**TO DO:**
Write out the listing exactly, dropping any picture it contains.

-------------------------

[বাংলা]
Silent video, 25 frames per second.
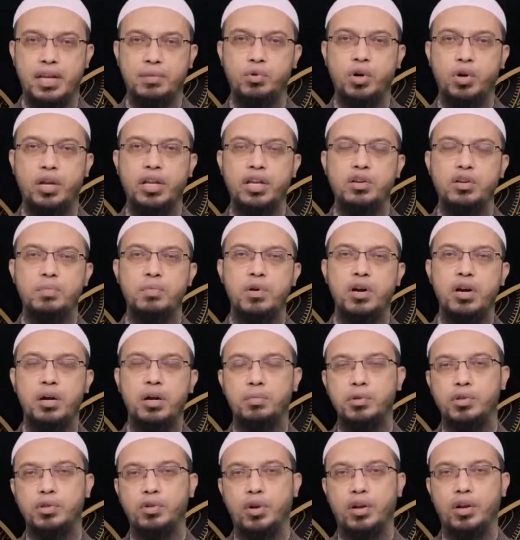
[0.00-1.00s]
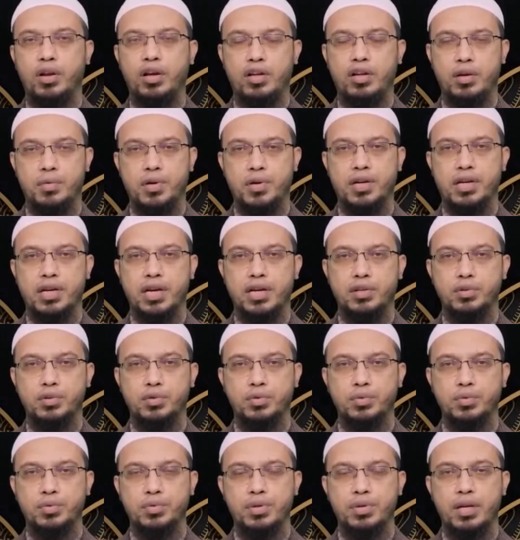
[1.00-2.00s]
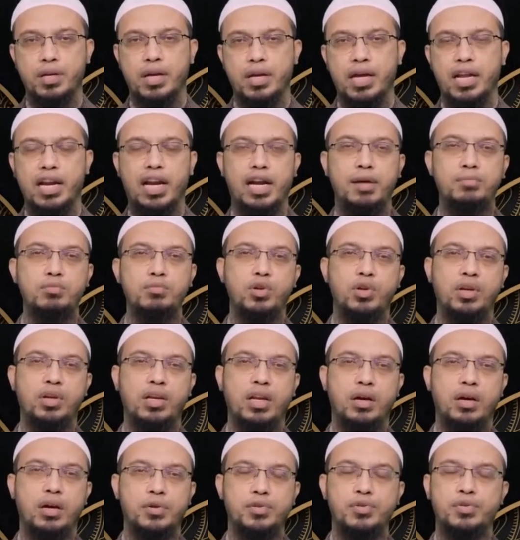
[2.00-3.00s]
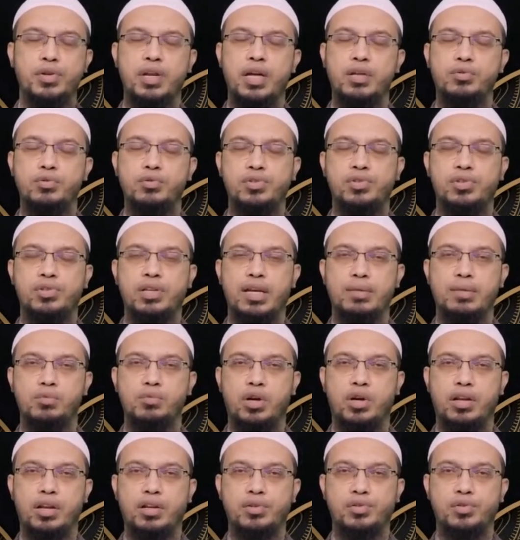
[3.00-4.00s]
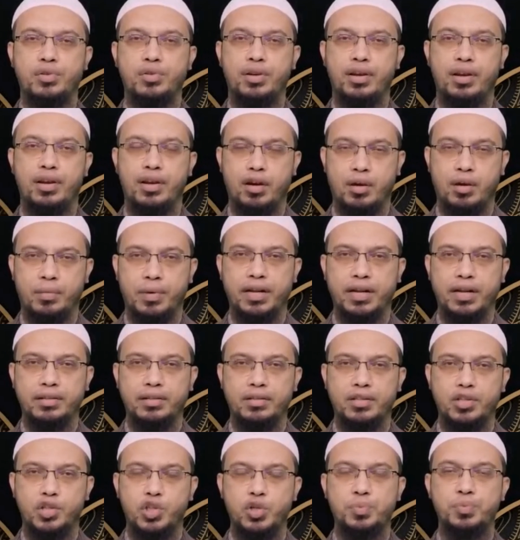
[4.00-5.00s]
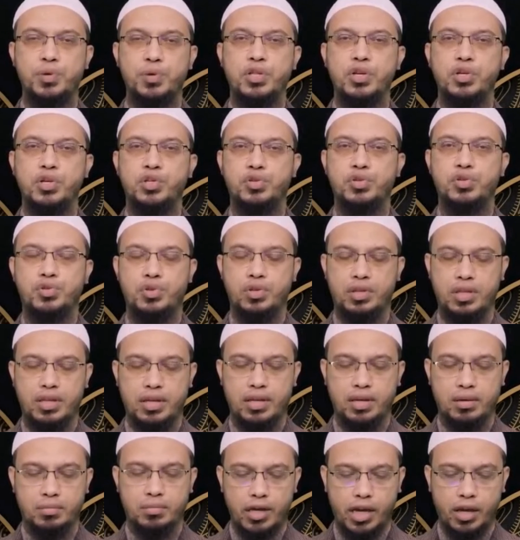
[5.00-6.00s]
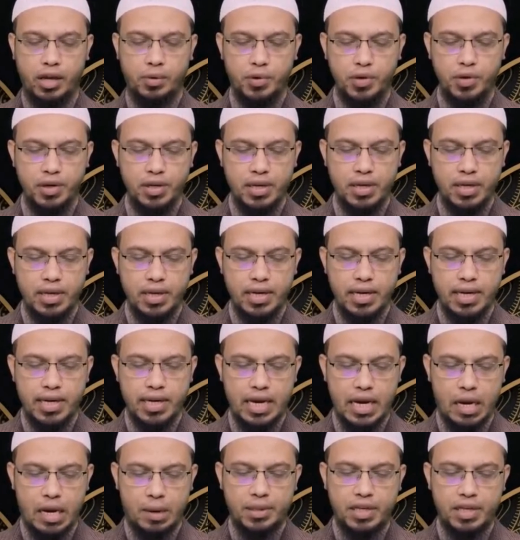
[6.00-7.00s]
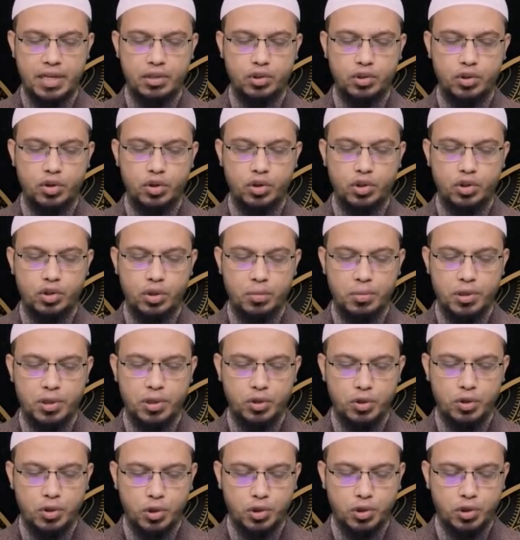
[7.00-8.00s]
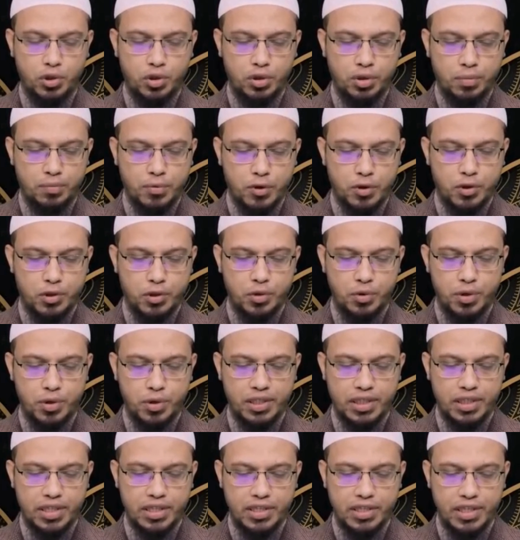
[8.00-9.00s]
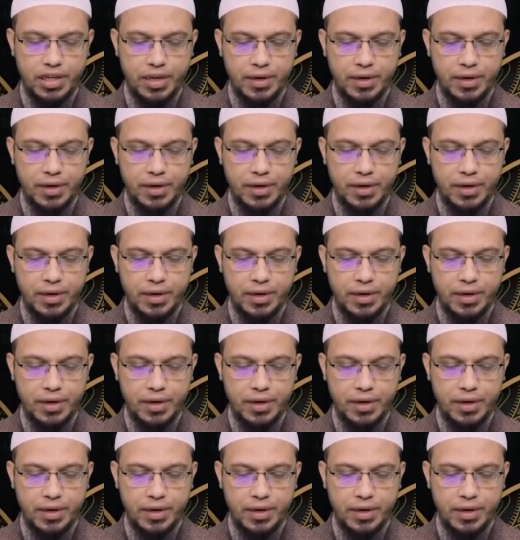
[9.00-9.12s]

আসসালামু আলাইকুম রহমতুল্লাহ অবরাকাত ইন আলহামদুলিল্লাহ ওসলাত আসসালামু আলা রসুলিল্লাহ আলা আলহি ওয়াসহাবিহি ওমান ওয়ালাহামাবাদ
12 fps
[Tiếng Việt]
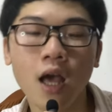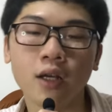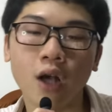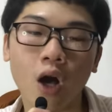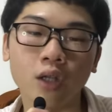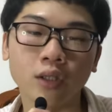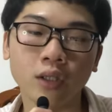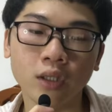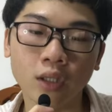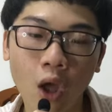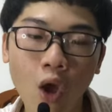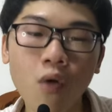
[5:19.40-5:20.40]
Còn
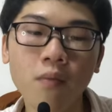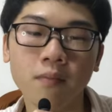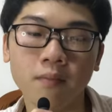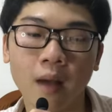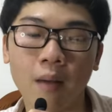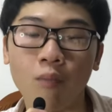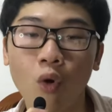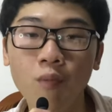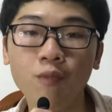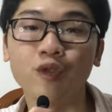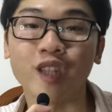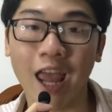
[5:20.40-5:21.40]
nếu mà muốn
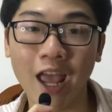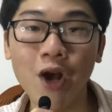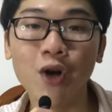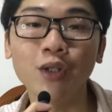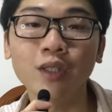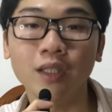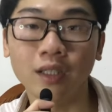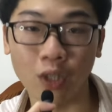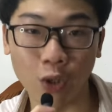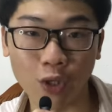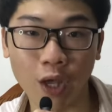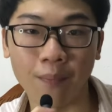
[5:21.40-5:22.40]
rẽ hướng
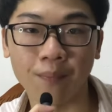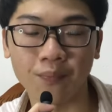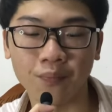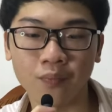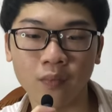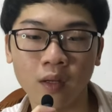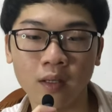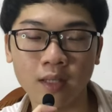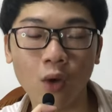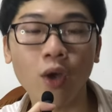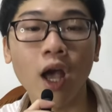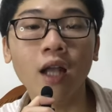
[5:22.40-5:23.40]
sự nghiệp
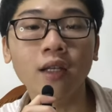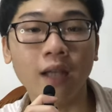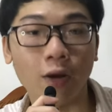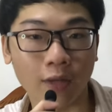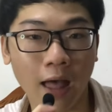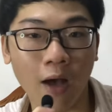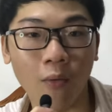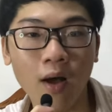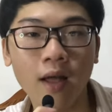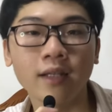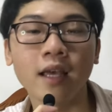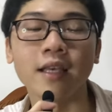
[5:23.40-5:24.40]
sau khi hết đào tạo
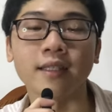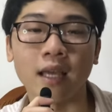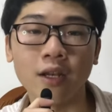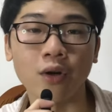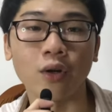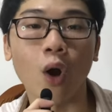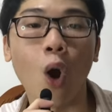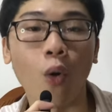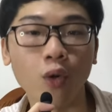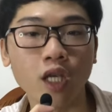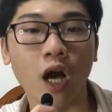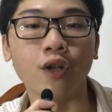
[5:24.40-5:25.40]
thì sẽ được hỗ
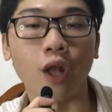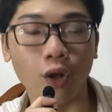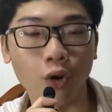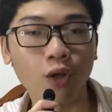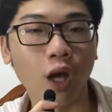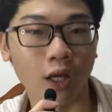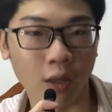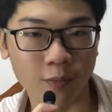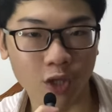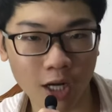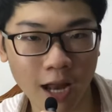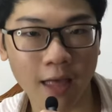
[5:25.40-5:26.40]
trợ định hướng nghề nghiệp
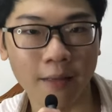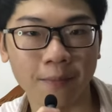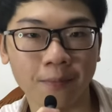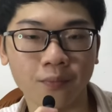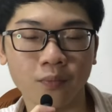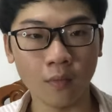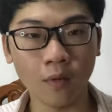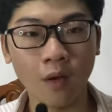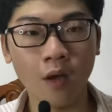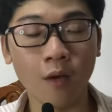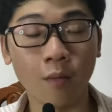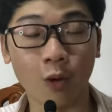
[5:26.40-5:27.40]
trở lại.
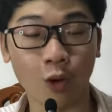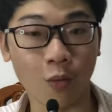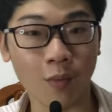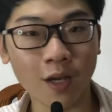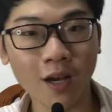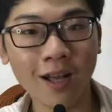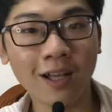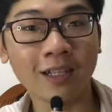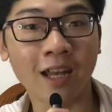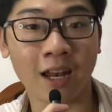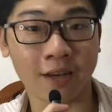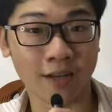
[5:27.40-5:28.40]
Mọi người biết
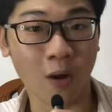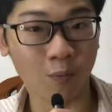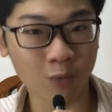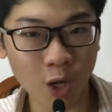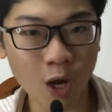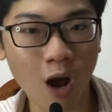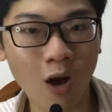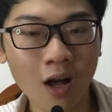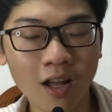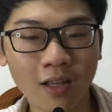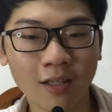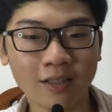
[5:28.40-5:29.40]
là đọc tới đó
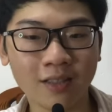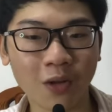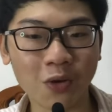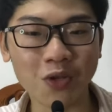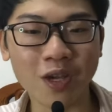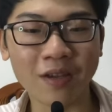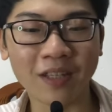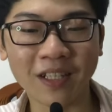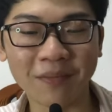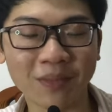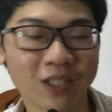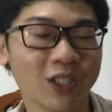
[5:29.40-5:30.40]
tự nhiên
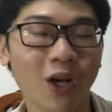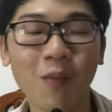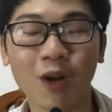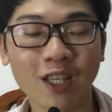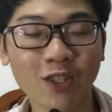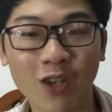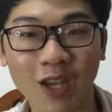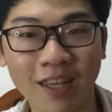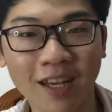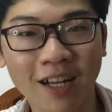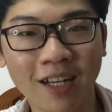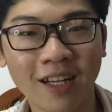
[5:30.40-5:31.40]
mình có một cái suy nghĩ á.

-------------------------

**FINISHED EXERCISE:**
[বাংলা]
Silent video, 25 frames per second.
[0.00-1.00s]
[1.00-2.00s]
[2.00-3.00s]
[3.00-4.00s]
[4.00-5.00s]
[5.00-6.00s]
[6.00-7.00s]
[7.00-8.00s]
[8.00-9.00s]
[9.00-9.12s]

আসসালামু আলাইকুম রহমতুল্লাহ অবরাকাত ইন আলহামদুলিল্লাহ ওসলাত আসসালামু আলা রসুলিল্লাহ আলা আলহি ওয়াসহাবিহি ওমান ওয়ালাহামাবাদ
12 fps
[Tiếng Việt]
[5:19.40-5:20.40]
Còn
[5:20.40-5:21.40]
nếu mà muốn
[5:21.40-5:22.40]
rẽ hướng
[5:22.40-5:23.40]
sự nghiệp
[5:23.40-5:24.40]
sau khi hết đào tạo
[5:24.40-5:25.40]
thì sẽ được hỗ
[5:25.40-5:26.40]
trợ định hướng nghề nghiệp
[5:26.40-5:27.40]
trở lại.
[5:27.40-5:28.40]
Mọi người biết
[5:28.40-5:29.40]
là đọc tới đó
[5:29.40-5:30.40]
tự nhiên
[5:30.40-5:31.40]
mình có một cái suy nghĩ á.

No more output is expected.